** INPUT **
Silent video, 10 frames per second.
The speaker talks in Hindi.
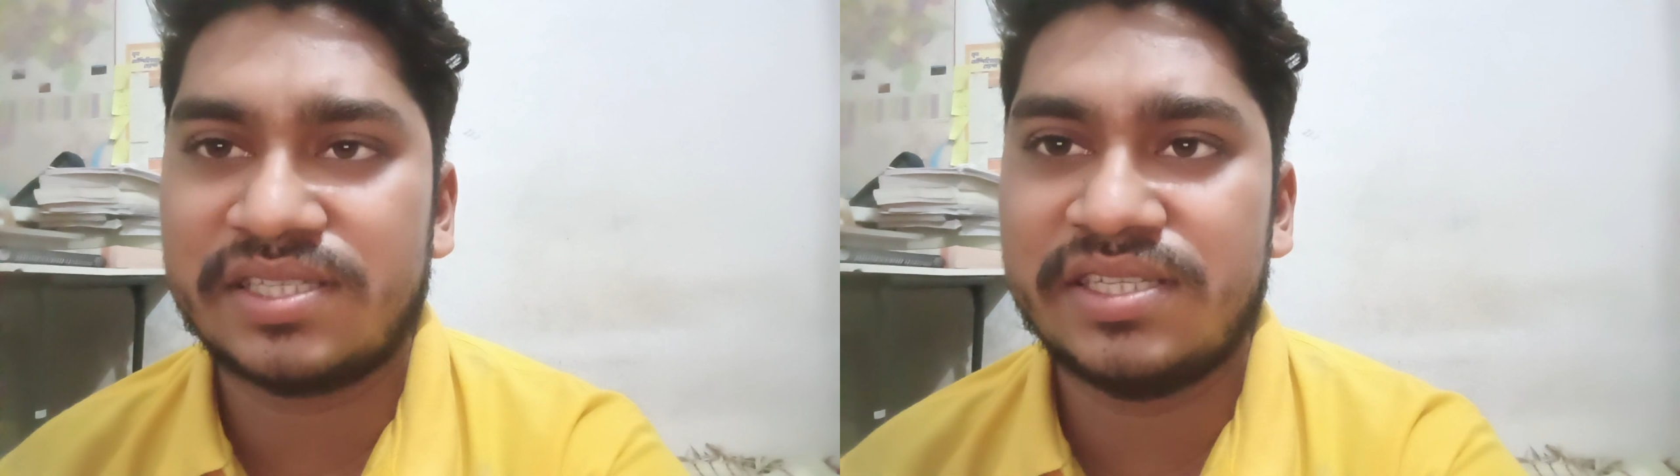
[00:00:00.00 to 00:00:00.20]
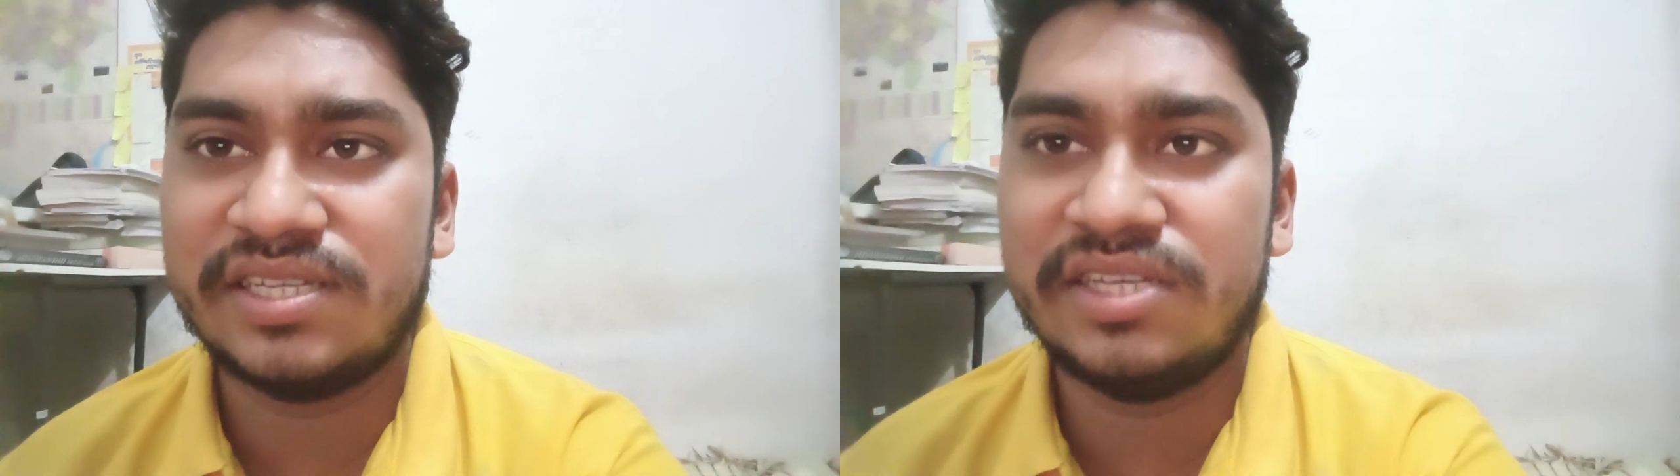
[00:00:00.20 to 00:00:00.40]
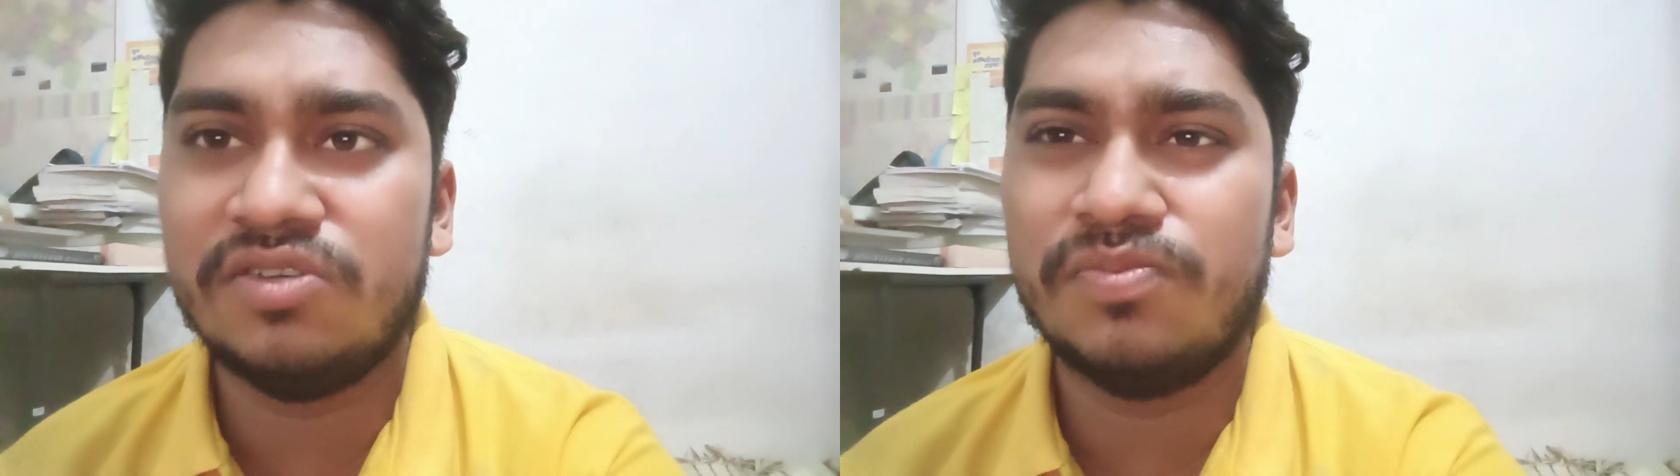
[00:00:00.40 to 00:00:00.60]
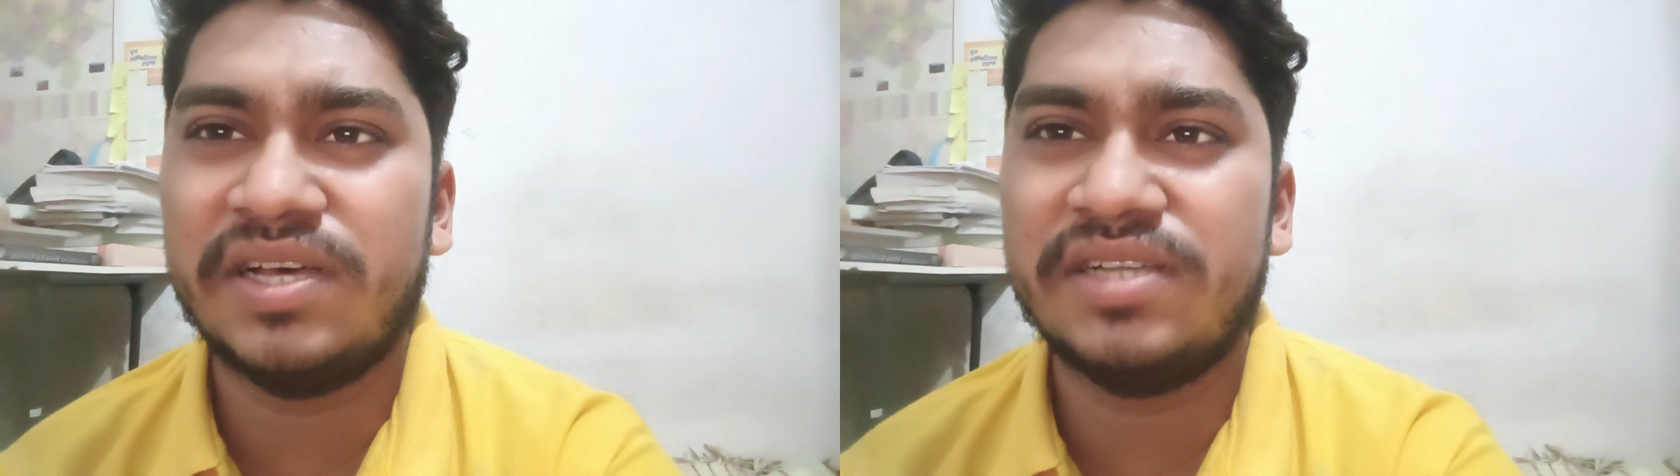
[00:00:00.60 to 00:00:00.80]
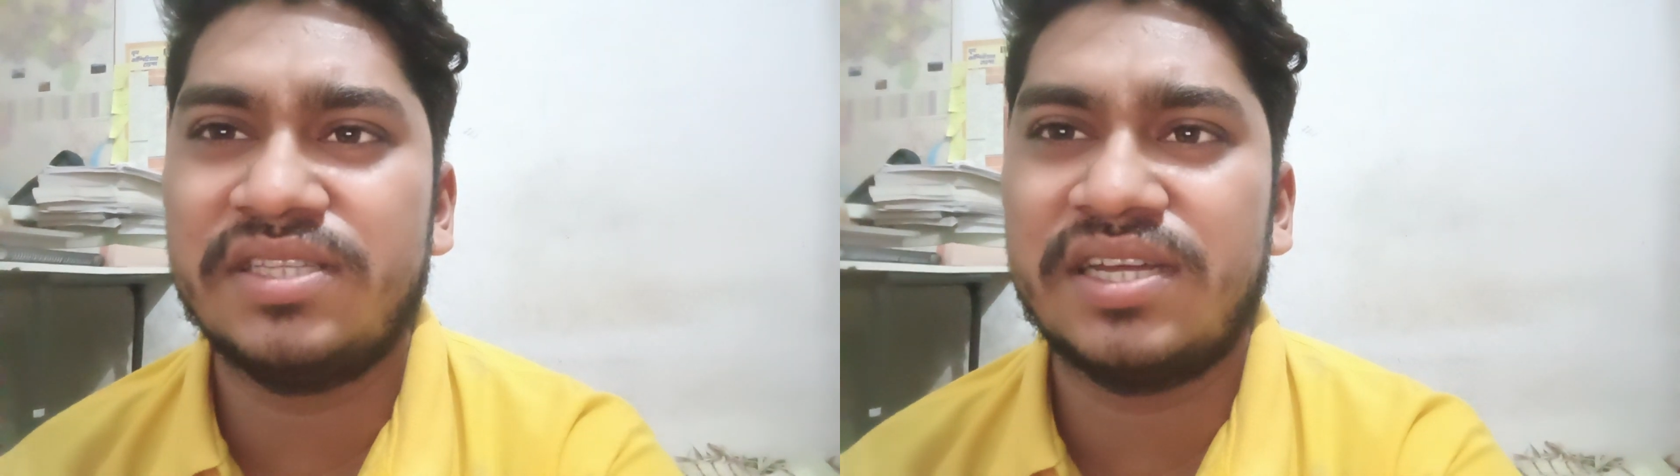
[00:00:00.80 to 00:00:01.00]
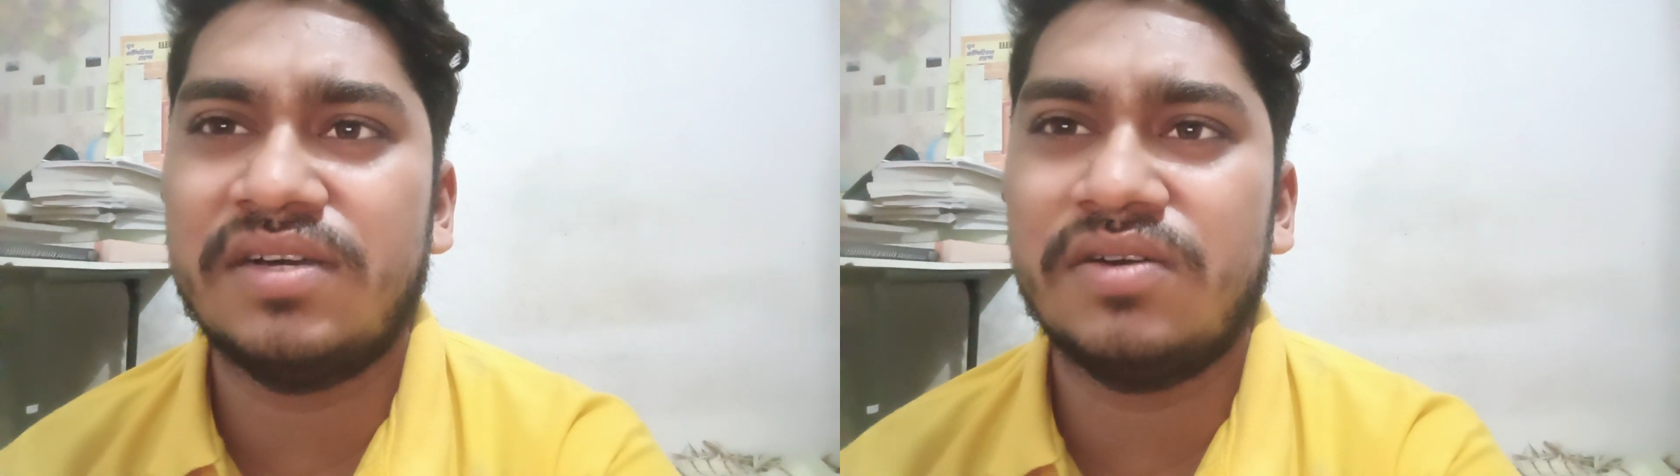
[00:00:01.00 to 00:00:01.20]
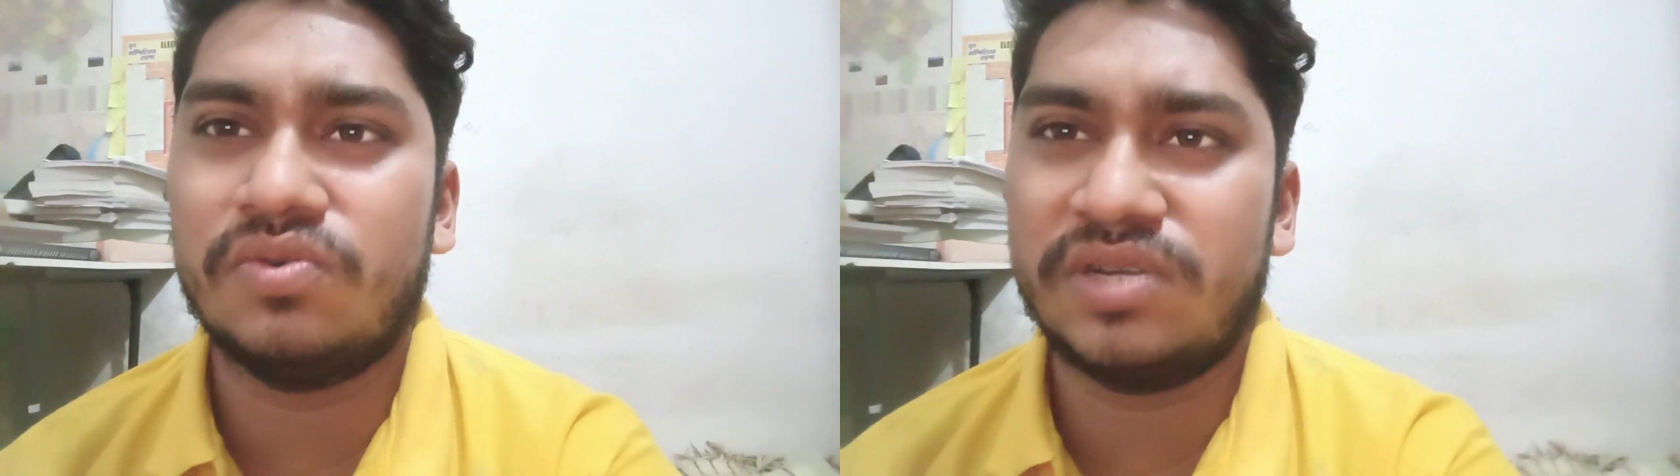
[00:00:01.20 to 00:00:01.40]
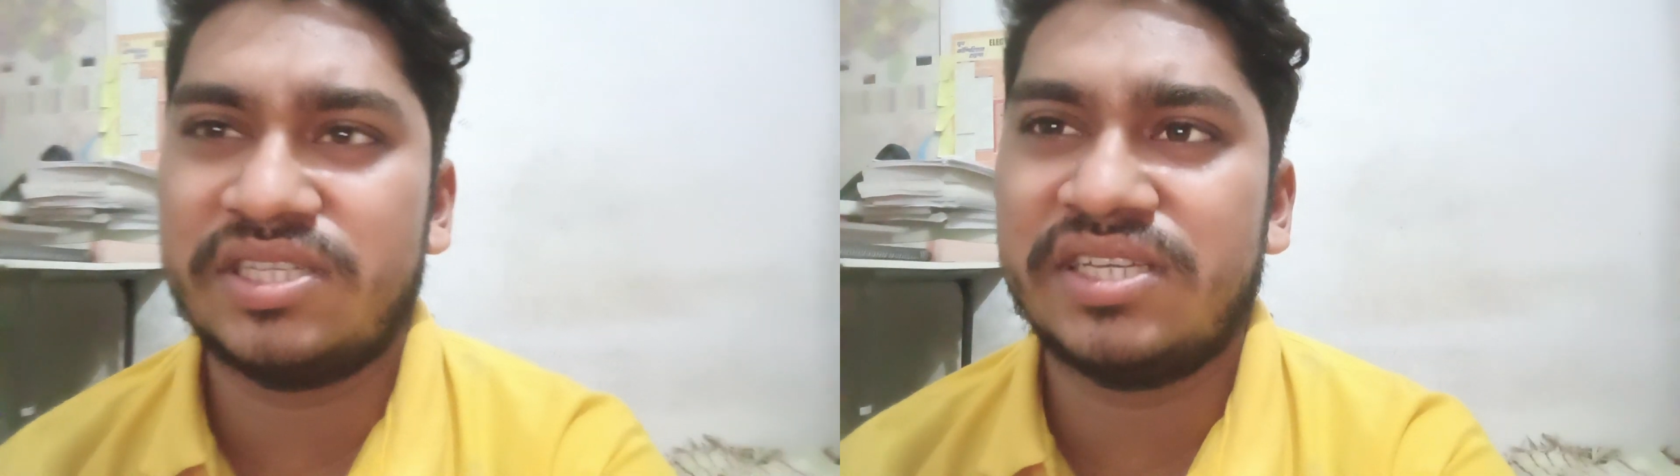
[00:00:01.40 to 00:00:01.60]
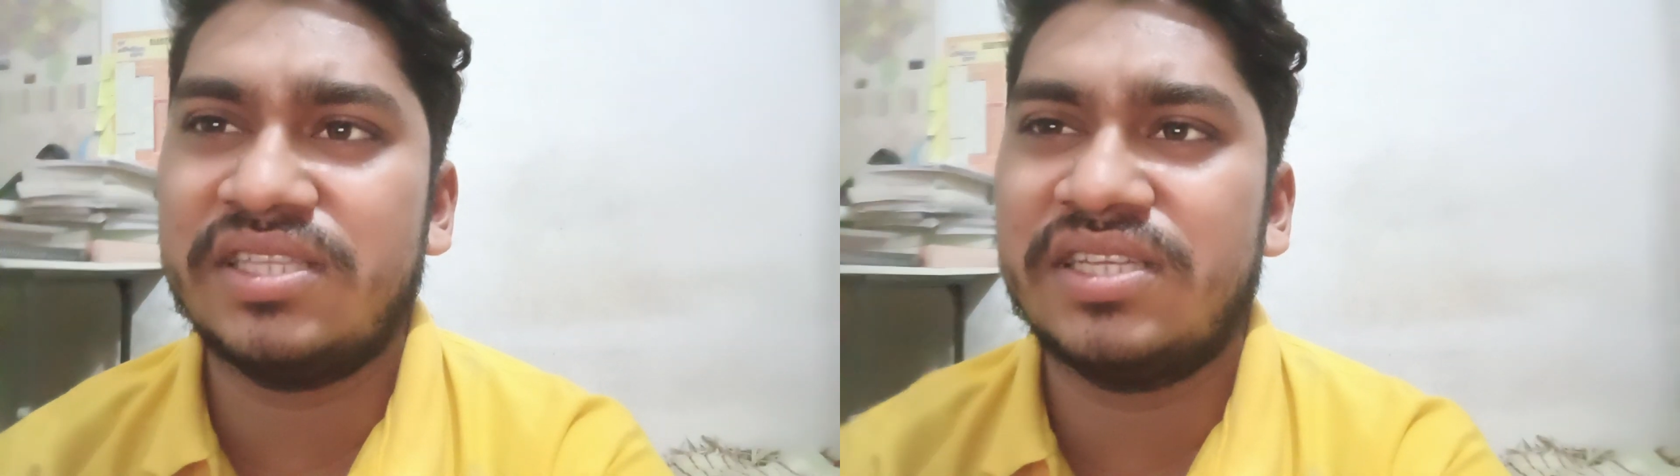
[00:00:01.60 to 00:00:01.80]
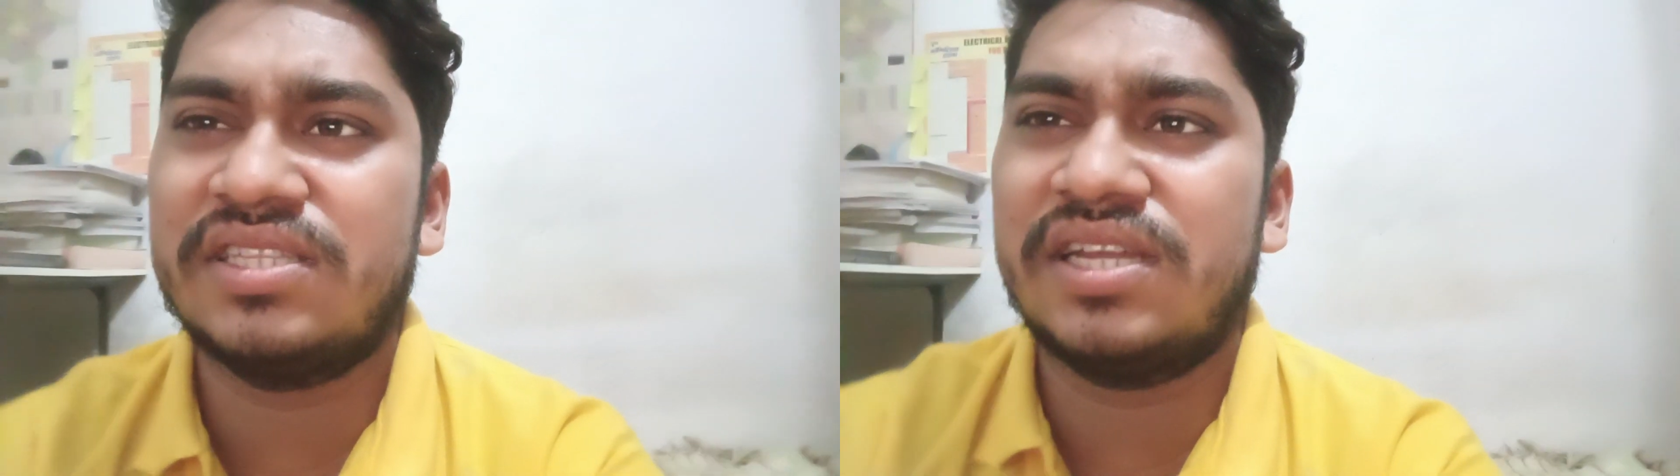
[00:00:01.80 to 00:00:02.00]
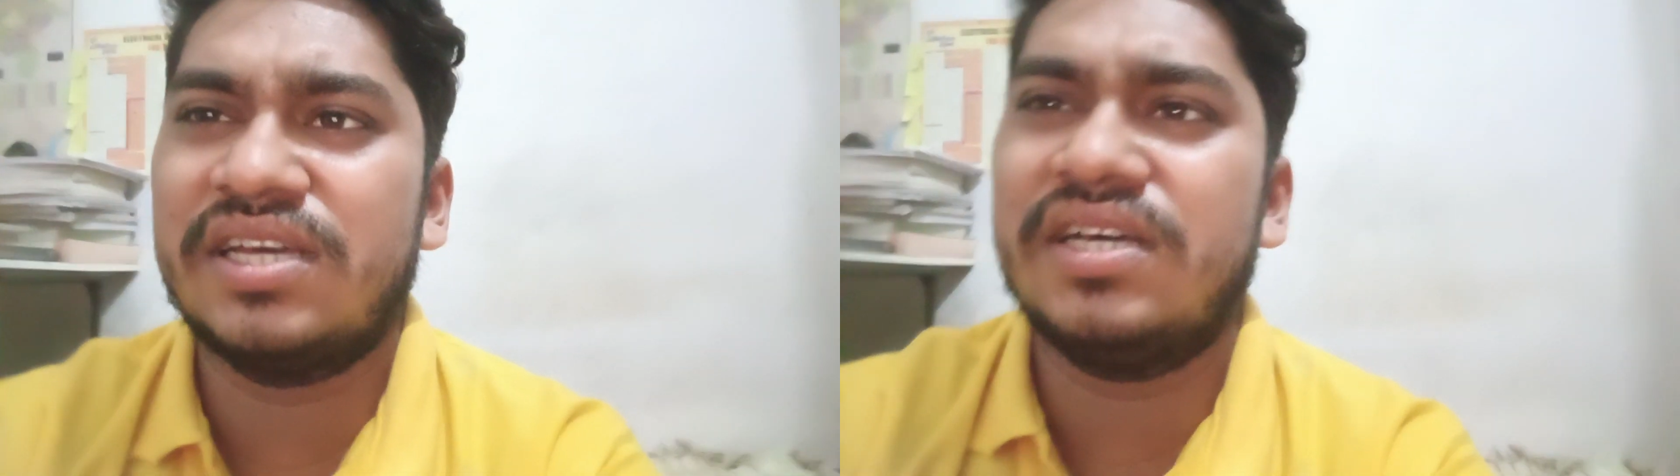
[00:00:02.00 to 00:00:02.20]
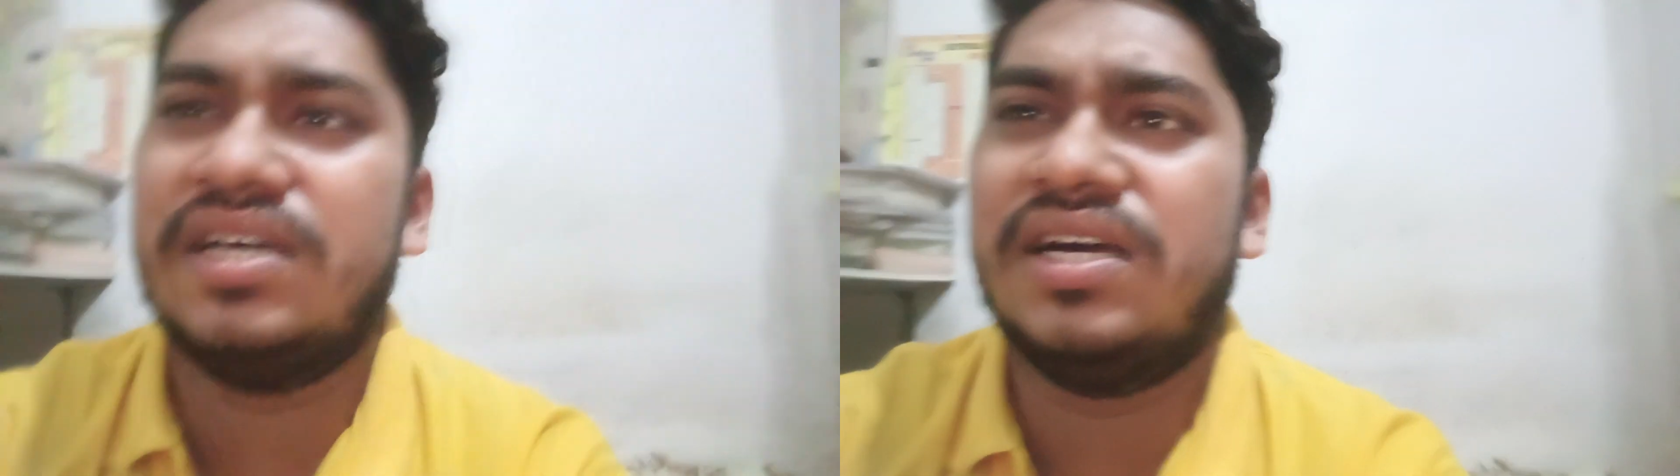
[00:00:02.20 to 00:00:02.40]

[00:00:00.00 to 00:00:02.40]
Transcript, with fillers: सक्सेस नहीं हो पाया जितना होना चाहिए था जितना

** TASK GOAL **
Retype nothing except the lines from the first line of the listing above through the line with "[00:00:02.20 to 00:00:02.40]", exactly as they stand, and no pictures.

** WRITTEN SOLUTION **
Silent video, 10 frames per second.
The speaker talks in Hindi.
[00:00:00.00 to 00:00:00.20]
[00:00:00.20 to 00:00:00.40]
[00:00:00.40 to 00:00:00.60]
[00:00:00.60 to 00:00:00.80]
[00:00:00.80 to 00:00:01.00]
[00:00:01.00 to 00:00:01.20]
[00:00:01.20 to 00:00:01.40]
[00:00:01.40 to 00:00:01.60]
[00:00:01.60 to 00:00:01.80]
[00:00:01.80 to 00:00:02.00]
[00:00:02.00 to 00:00:02.20]
[00:00:02.20 to 00:00:02.40]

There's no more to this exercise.